• [TASK GOAL]:
Transcribe all of the records, leaving out any pictures.

Source data
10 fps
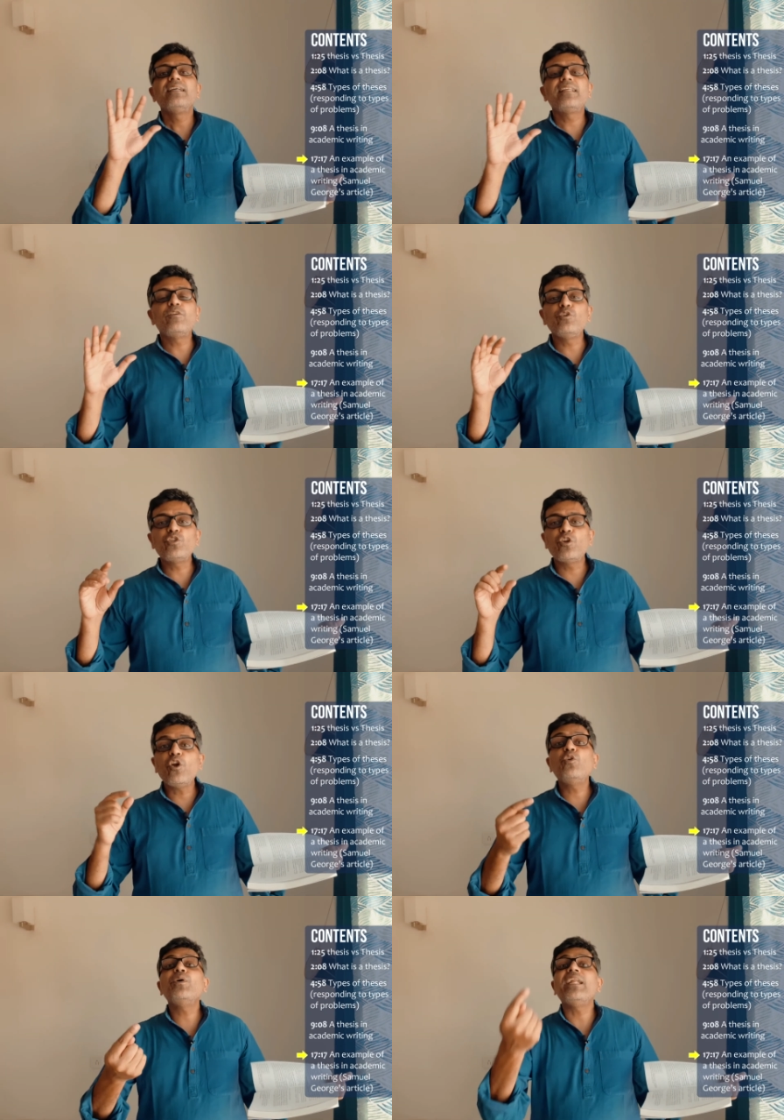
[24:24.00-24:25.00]
that you should
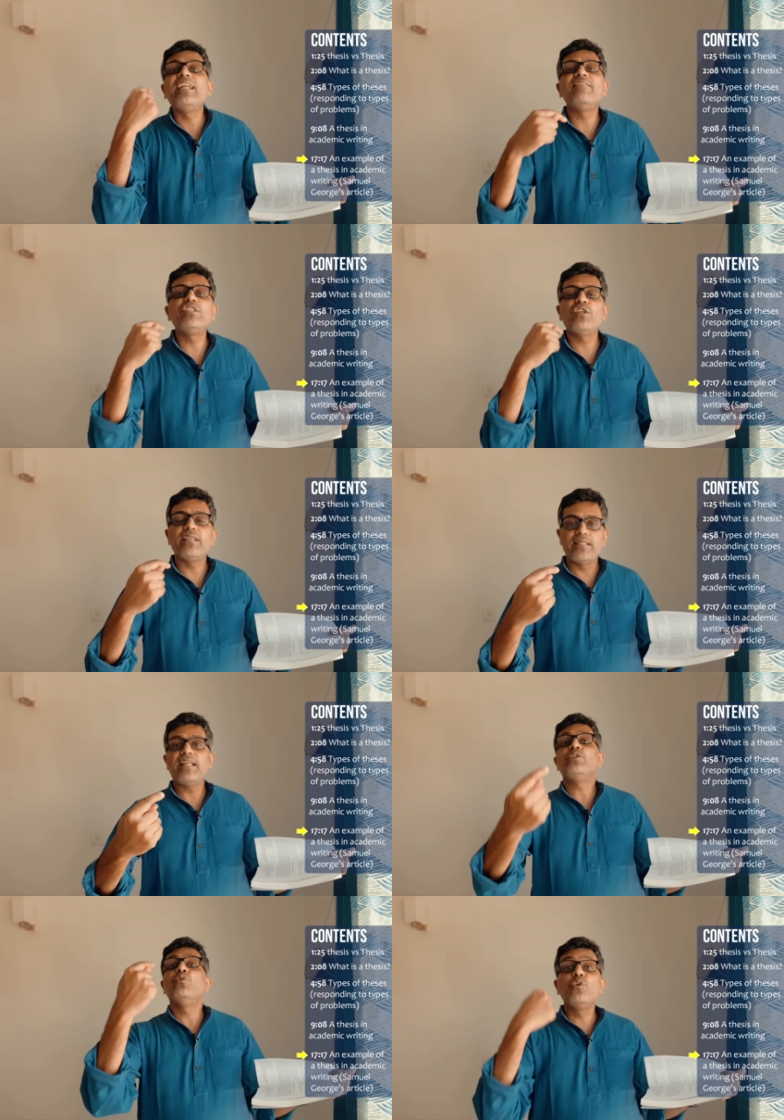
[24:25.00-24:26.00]
not do it individually,
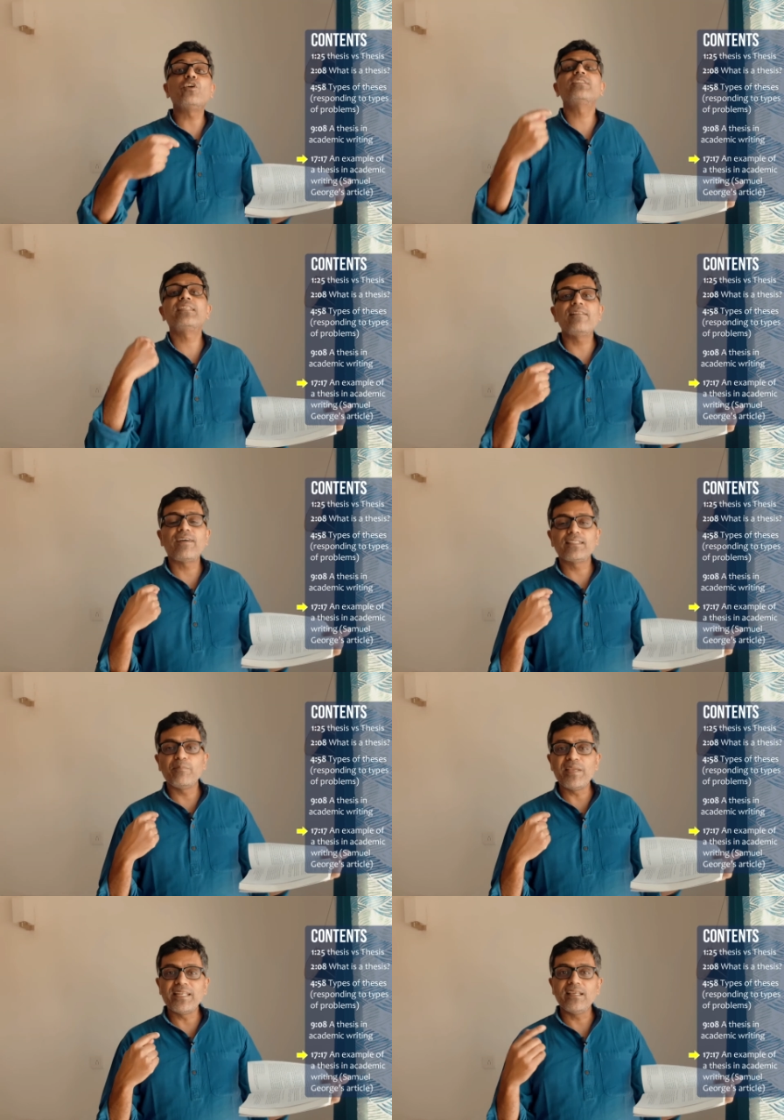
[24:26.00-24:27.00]
that you yourself are the
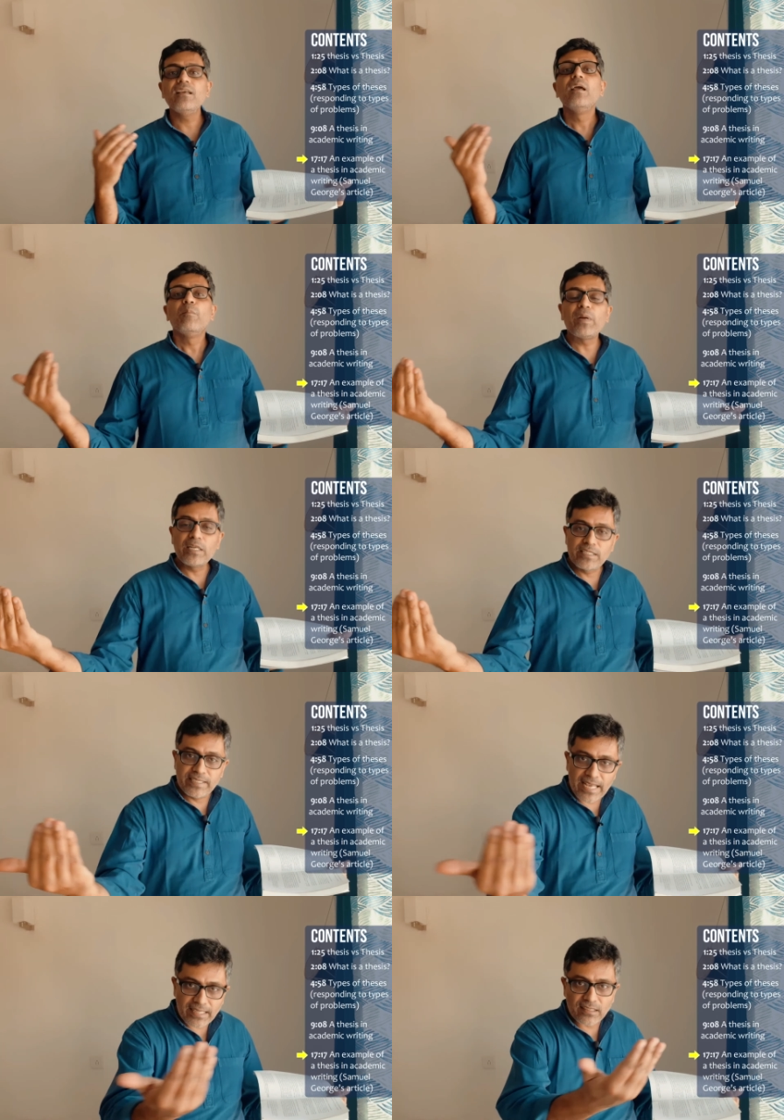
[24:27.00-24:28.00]
meaning,
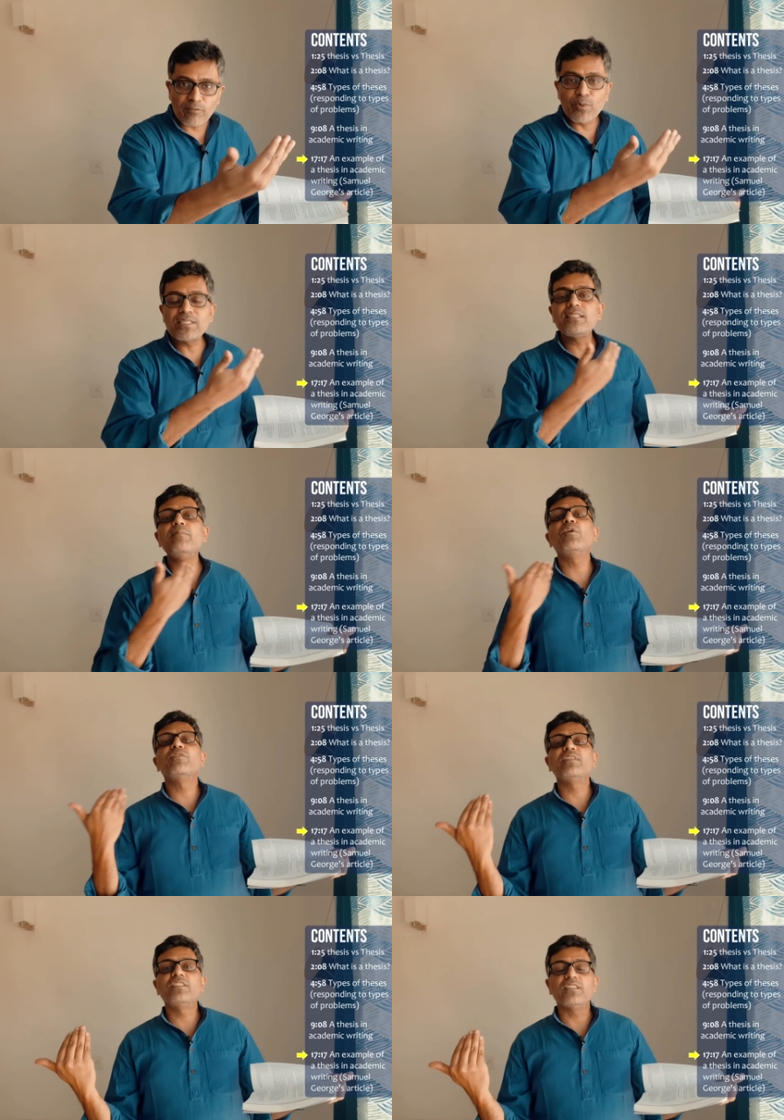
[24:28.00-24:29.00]
but take the wisdom
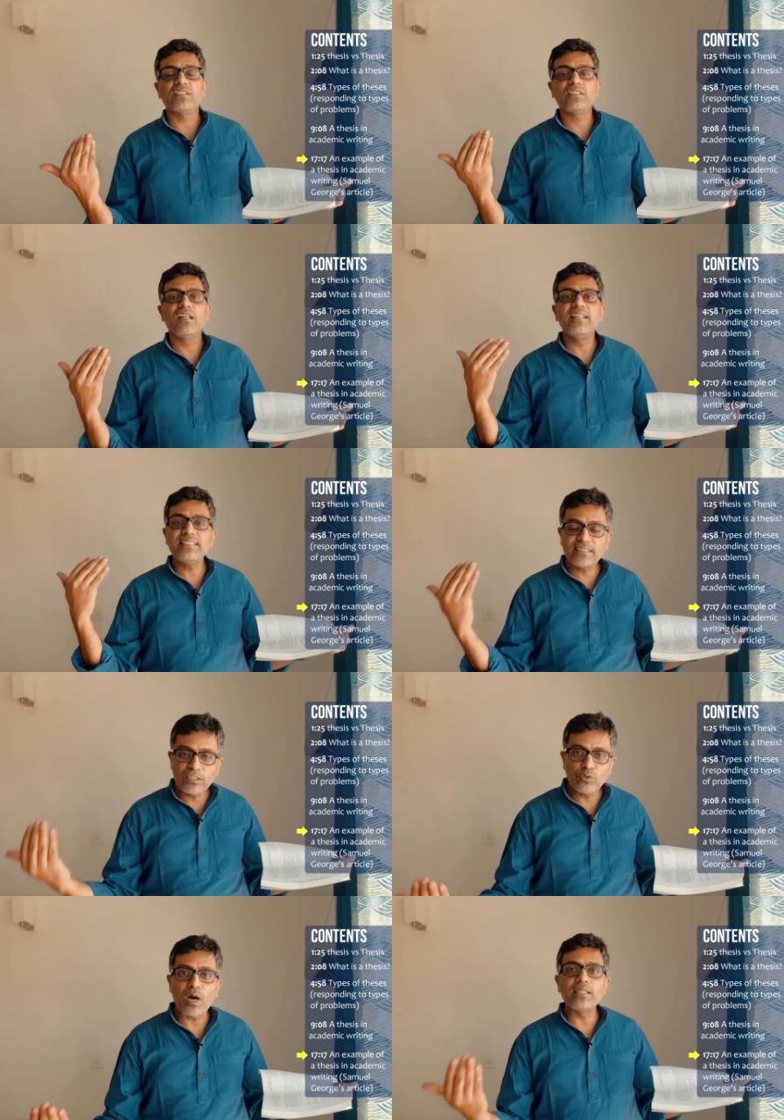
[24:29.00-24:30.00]
of the church,
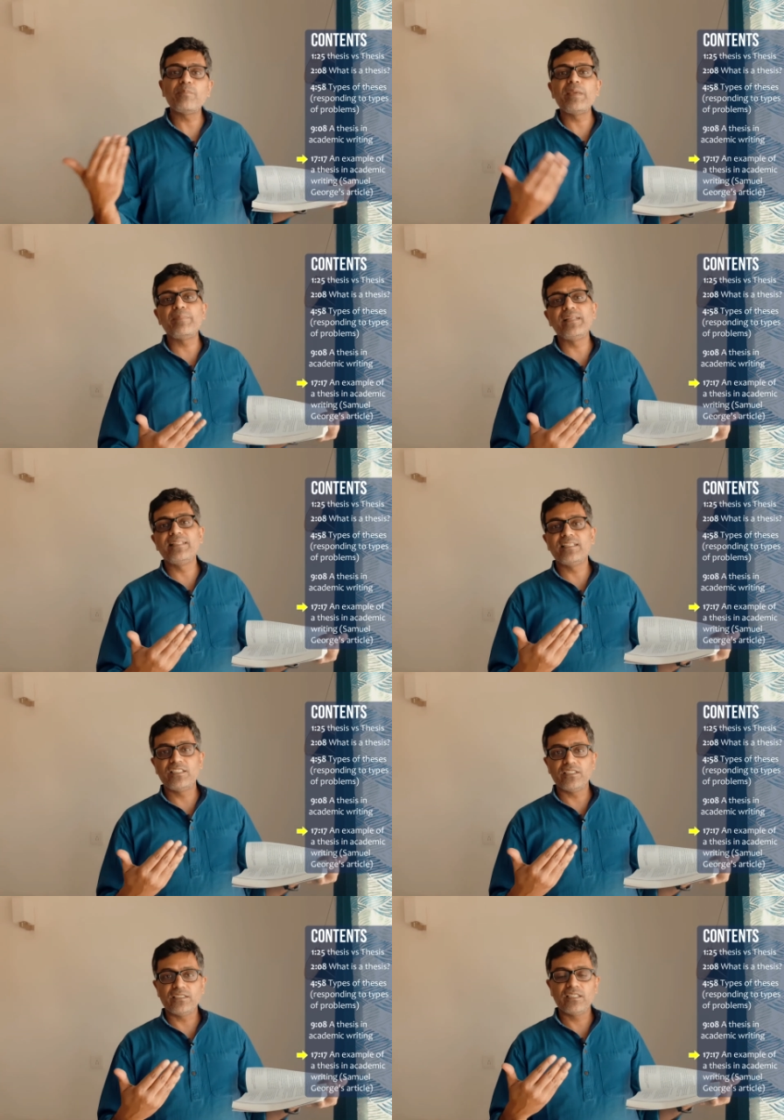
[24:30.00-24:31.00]
listen to other people in the
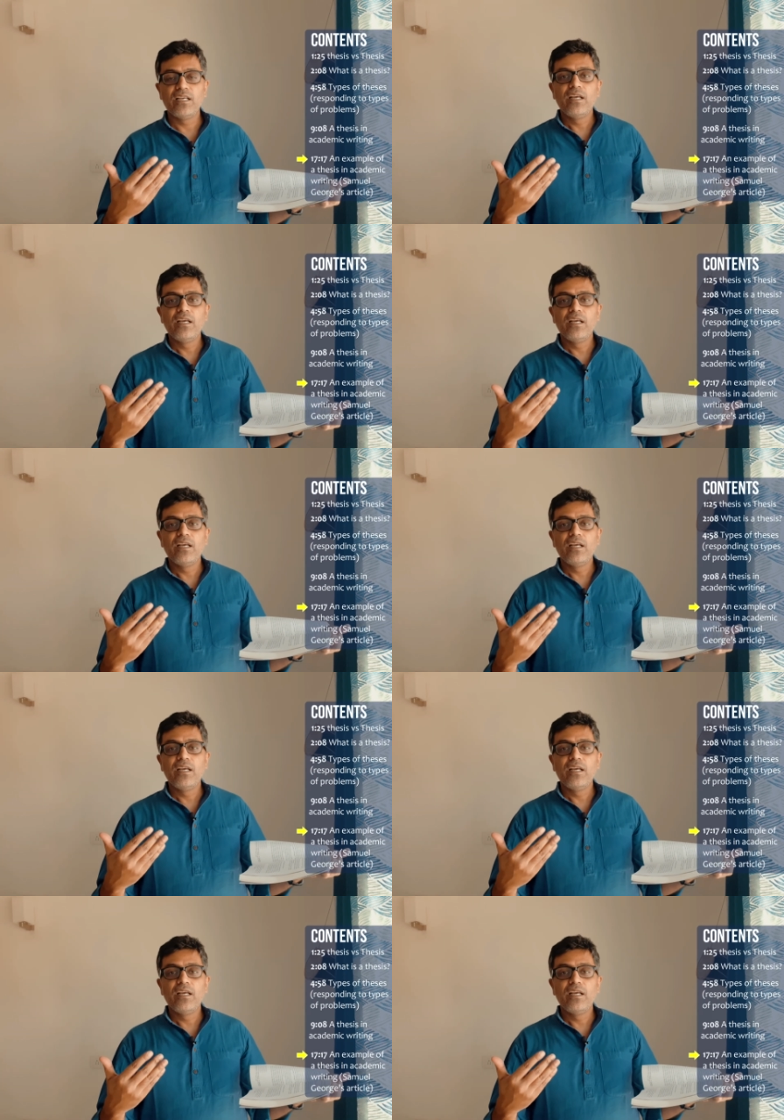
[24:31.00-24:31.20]
church,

• [RESULT FOR THIS EXERCISE]:
10 fps
[24:24.00-24:25.00]
that you should
[24:25.00-24:26.00]
not do it individually,
[24:26.00-24:27.00]
that you yourself are the
[24:27.00-24:28.00]
meaning,
[24:28.00-24:29.00]
but take the wisdom
[24:29.00-24:30.00]
of the church,
[24:30.00-24:31.00]
listen to other people in the
[24:31.00-24:31.20]
church,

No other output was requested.